Columna de Juan Francisco Cruz: Corrupción y sistema de justicia



Acaba de publicarse la versión 2023 del Índice de Percepción de la Corrupción, año marcado en nuestro país por casos de alta connotación pública: Democracia Viva, los audios de Hermosilla, y las 640 causas penales por corrupción en municipalidades. Por eso, no fue sorpresa que Chile disminuyera su puntaje de 67 a 66 puntos y bajara del puesto 27 al 29. Si bien Chile destaca en comparación con los países de latinoamericanos es un signo de alerta su progresiva caída en el índice desde el año 2014 donde obtuvimos 73 de puntaje.

En esta edición, el índice se focalizó en el declive mundial de la independencia del Poder Judicial, mostrando como la captura de los tribunales por el crimen organizado y gobiernos autoritarios han mermado seriamente la lucha contra la corrupción. Basta pensar el caso paradigmático de Venezuela y como el chavismo ha copado el sistema judicial para violar impunemente los derechos humanos de sus opositores políticos.

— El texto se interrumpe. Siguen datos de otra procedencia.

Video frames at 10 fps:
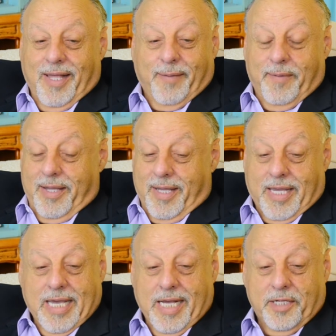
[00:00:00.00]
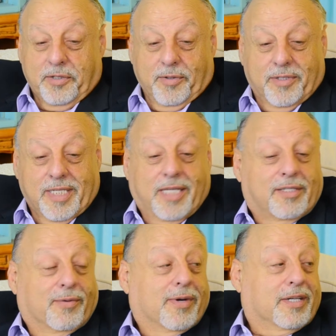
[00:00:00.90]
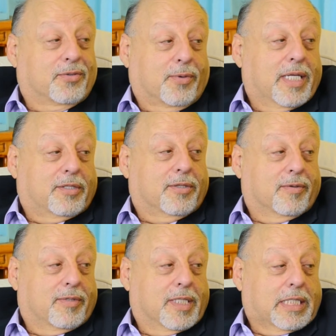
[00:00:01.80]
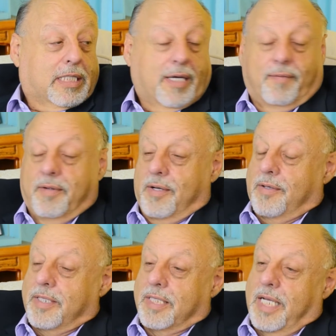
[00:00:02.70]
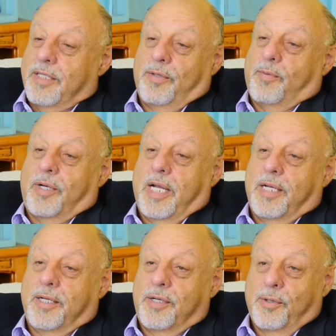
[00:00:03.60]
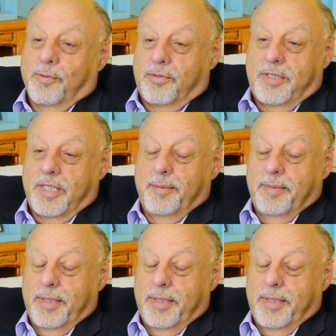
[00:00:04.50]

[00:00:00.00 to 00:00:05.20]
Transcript: like being casual because I used to wear sweatsuits and stuff. You know, because I, I, used to work out at Gold's Gym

Esta situación nos lleva a preguntar sobre la función y capacidad del sistema de justicia para prevenir la corrupción. La pregunta tiene sentido, ya que, ante los escándalos de corrupción tendemos a judicializar el problema, es decir, a poner al sistema de justicia penal como el principal responsable en prevenir y erradicar la corrupción.

Sin embargo, la evidencia muestra que los sistemas penales tienen capacidades limitadas en la prevención de la corrupción. Cómo ha destacado S. Rose-Ackerman, el sistema penal tiene tres límites estructurales para combatir la corrupción. Primero, el derecho penal solo interviene una vez cometido el delito, cuando lo que buscamos es su prevención. Lo segundo es que los delitos de corrupción por su naturaleza secreta y altamente sofisticada es uno de los ilícitos más difíciles de investigar y probar. De ahí que la efectiva sanción sea tan difícil. Tercero, su persecución demanda altos recursos, los cuales siempre son escasos.

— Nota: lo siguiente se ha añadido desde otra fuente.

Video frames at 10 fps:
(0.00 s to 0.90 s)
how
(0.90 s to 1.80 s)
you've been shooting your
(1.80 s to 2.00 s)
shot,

Lo anterior no significa que el sistema de justicia penal no cumpla rol alguno. Al contrario, la persecución penal puede tener importantes resultados en desarticular la corrupción a gran escala, por ejemplo, encarcelando a bandas de crimen organizado que permean las instituciones estatales. En ese sentido, efectivas sanciones en casos de alta connotación pública contribuyen a terminar con la cultura de la impunidad que alienta la corrupción. En efecto, los sistemas penales si cumplen una función disuasiva cuando los potenciales infractores perciben una posibilidad cierta de ser descubiertos y sancionados.

Ahora bien, los sistemas penales por sí son insuficientes en su limitada, pero importante función, ya que requieren una serie de condiciones: recursos suficientes para el análisis, investigación y persecución, unidades anti-corrupción especializadas en todos los niveles, es decir, en las policías, fiscalía y jueces; y un fuerte compromiso y respaldo de la clase política en el combate a la corrupción.

Tener presente estos principios puede ser útil para evitar el peligro del populismo penal, es decir, que ante los escándalos de corrupción la respuesta del sistema político sea calmar los sentimientos de inseguridad e indignación de la ciudadanía mediante la promulgación de leyes que agravan las penas o tipifican nuevos delitos, pero sin sustento teórico ni empírico. El gran problema de este simbolismo penal es la creación de leyes inefectivas que terminan por desprestigiar y entorpecer al propio sistema judicial en su lucha contra la corrupción.